• How to complete this task
What is needed is an exact copy of every line from the one containing "[180.88-181.88s]" through the end of the entries; please set it down without any pictures.

• Data to use

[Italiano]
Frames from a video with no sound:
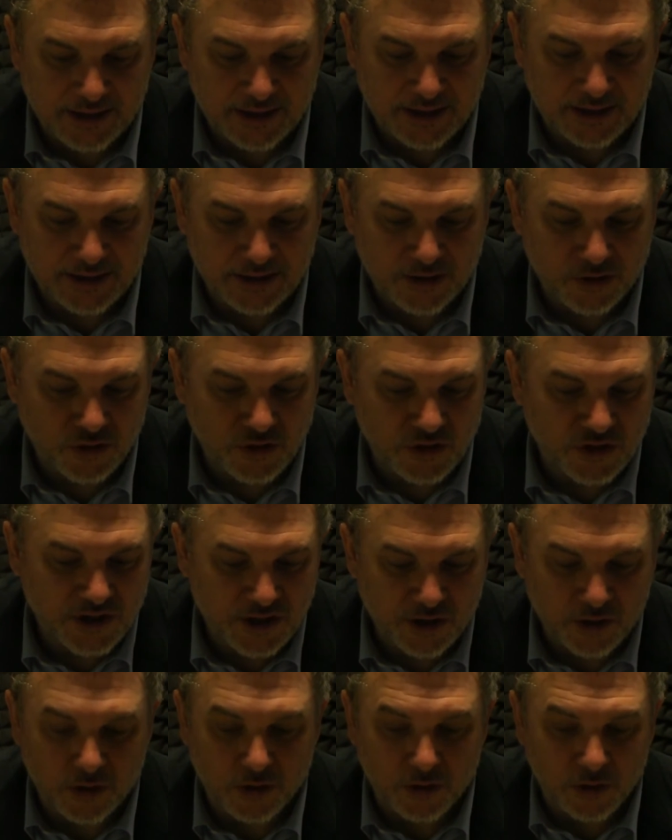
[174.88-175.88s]
di, di ogni
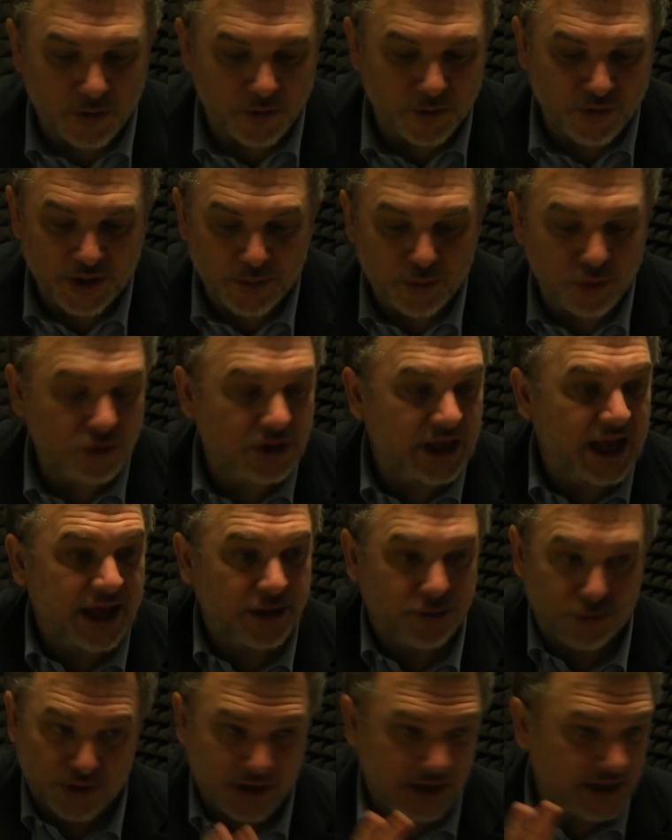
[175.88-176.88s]
singolo
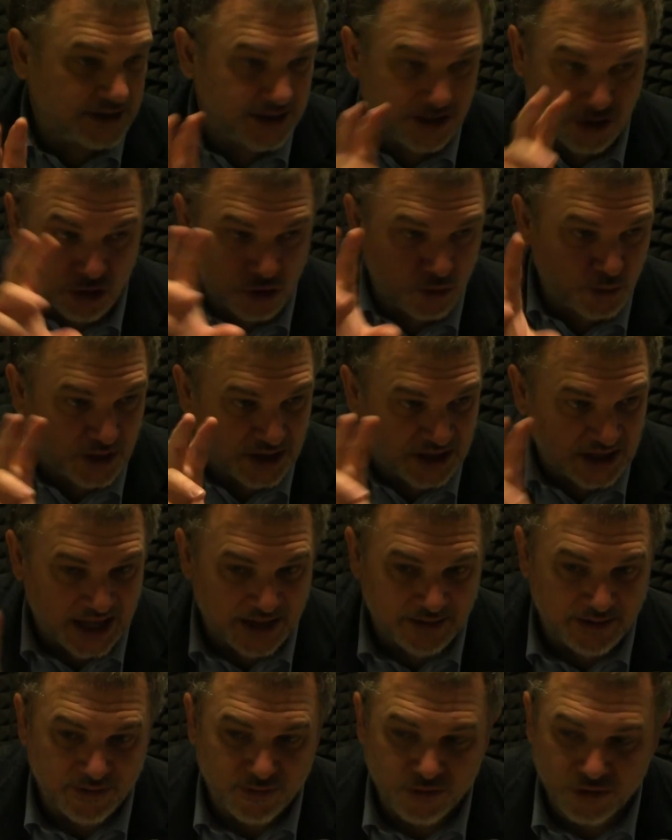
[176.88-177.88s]
deputato che si
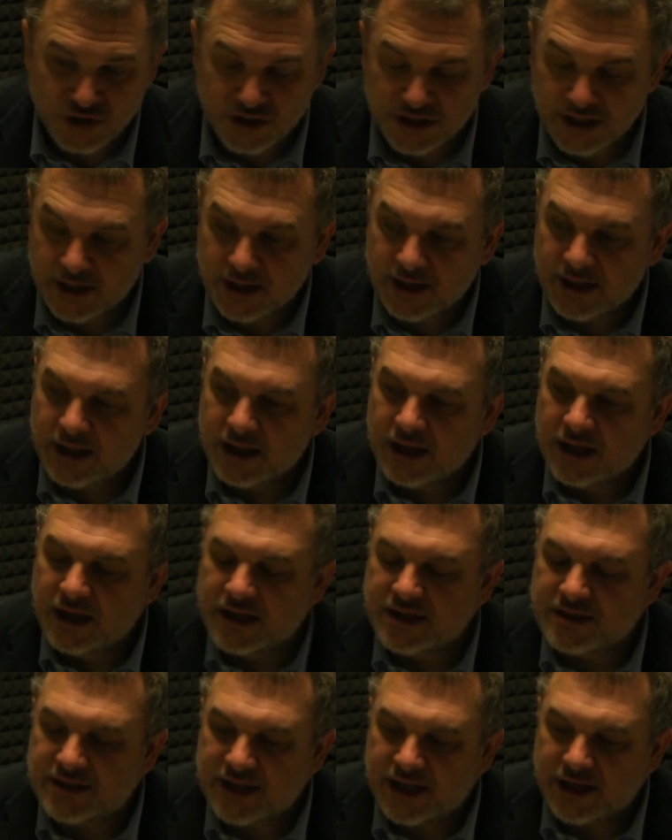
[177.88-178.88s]
sospettava fosse
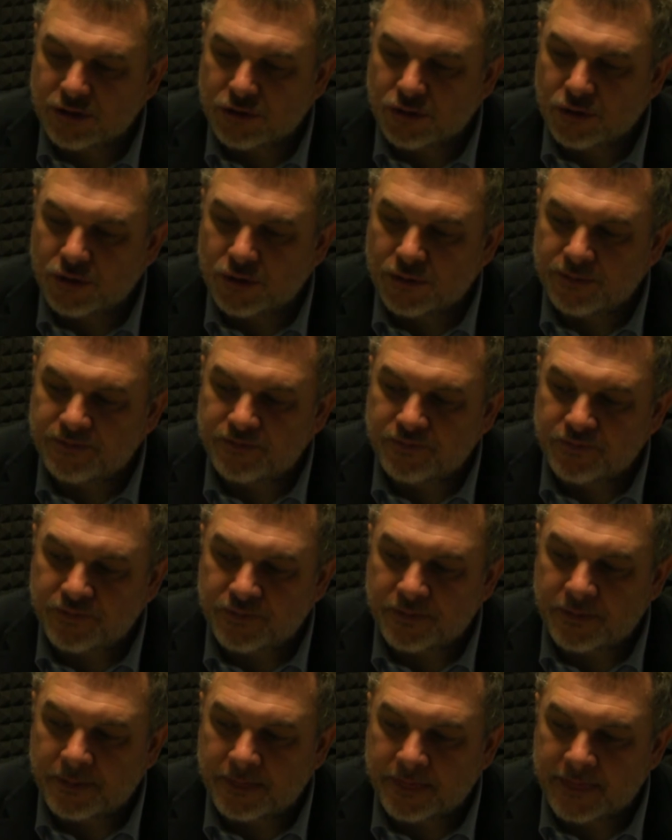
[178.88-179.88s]
stato mh,
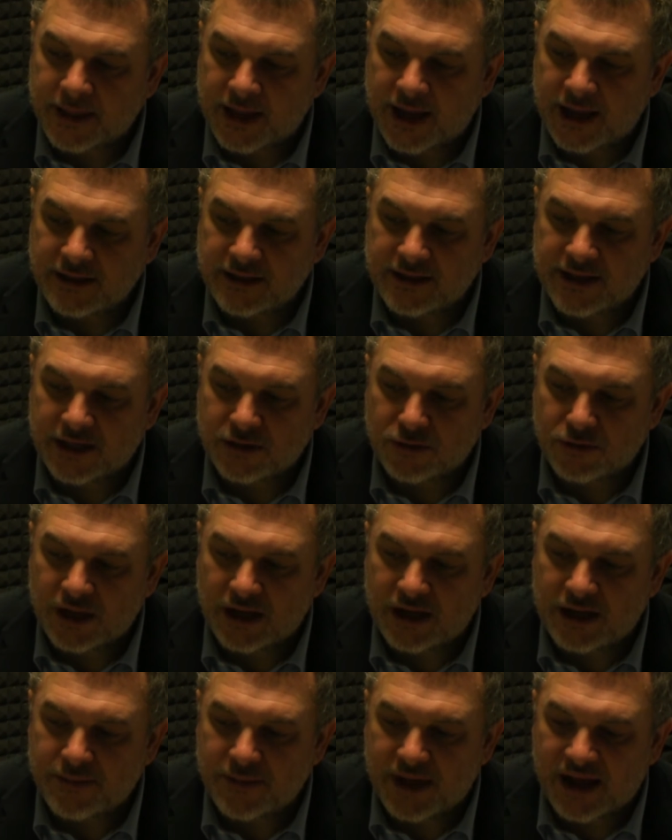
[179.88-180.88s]
mm, candidato
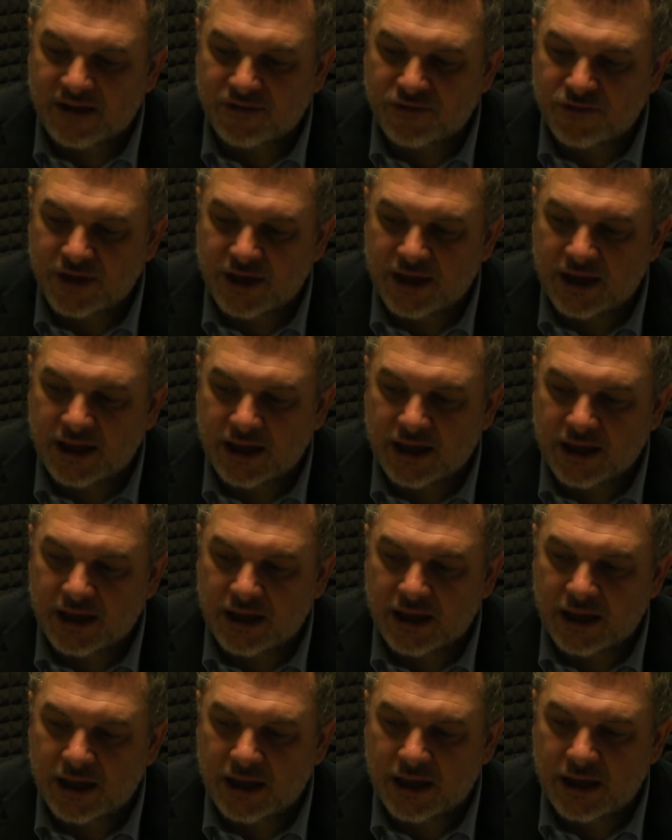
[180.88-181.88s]
dalle mafie
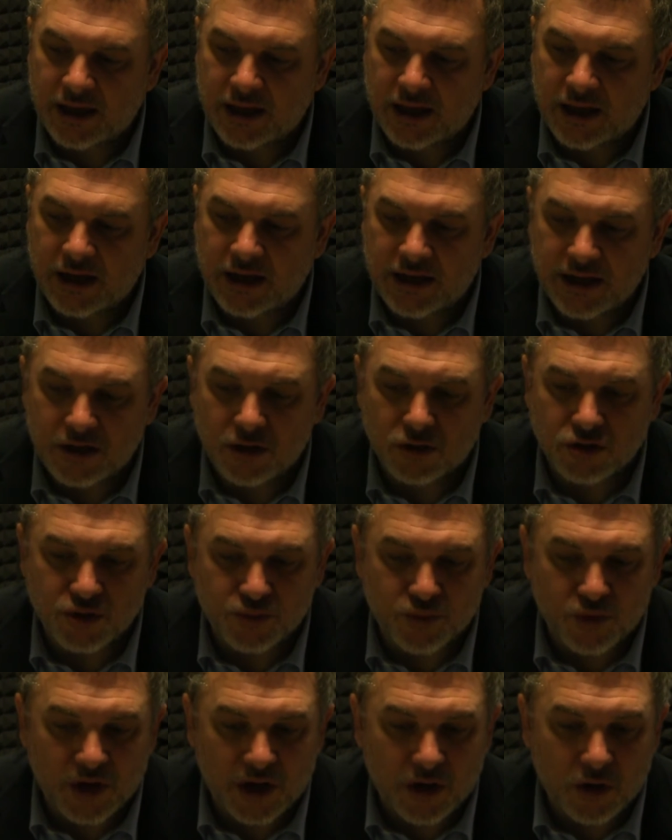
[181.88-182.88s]
e, e, e lì lo si
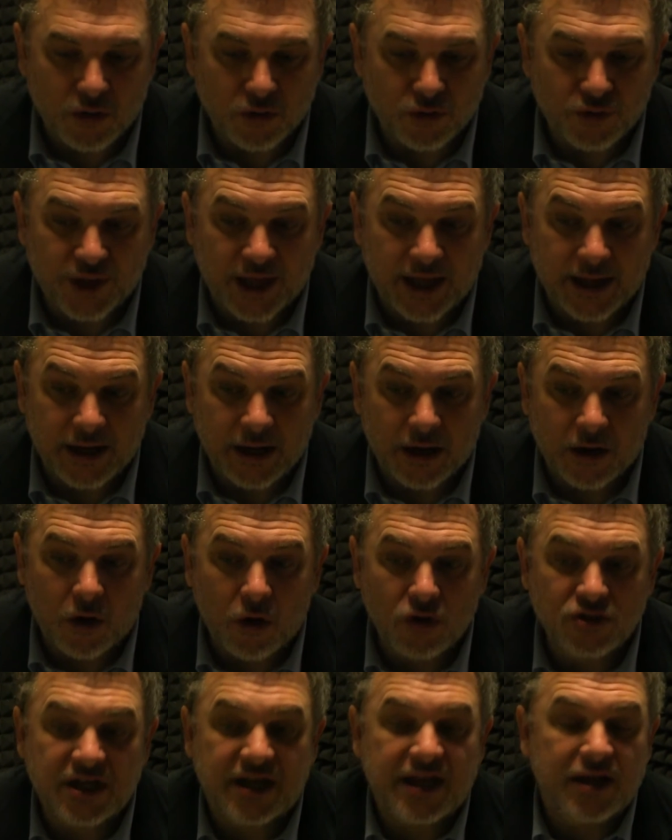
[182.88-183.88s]
può raccontare,
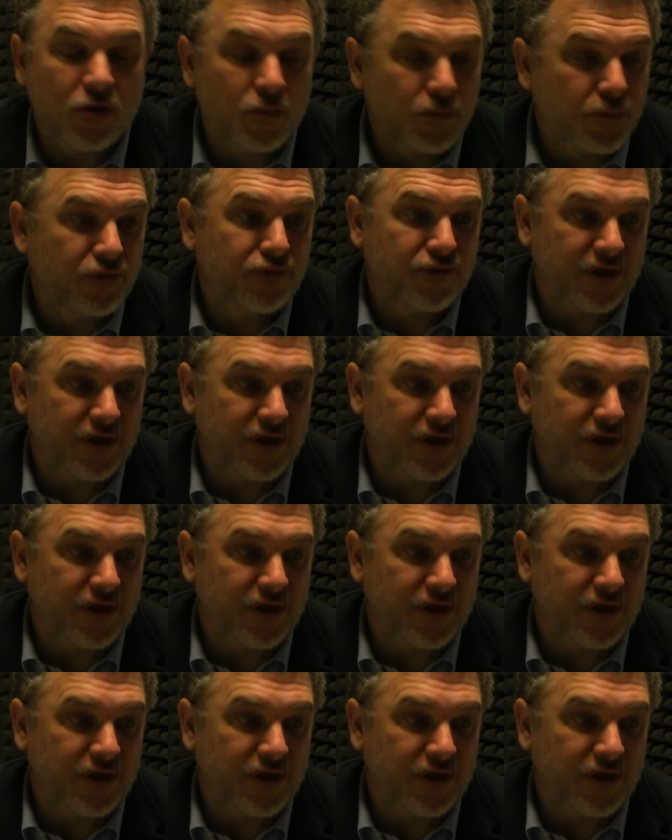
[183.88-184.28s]
cosa che non può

• Finished task
[180.88-181.88s]
dalle mafie
[181.88-182.88s]
e, e, e lì lo si
[182.88-183.88s]
può raccontare,
[183.88-184.28s]
cosa che non può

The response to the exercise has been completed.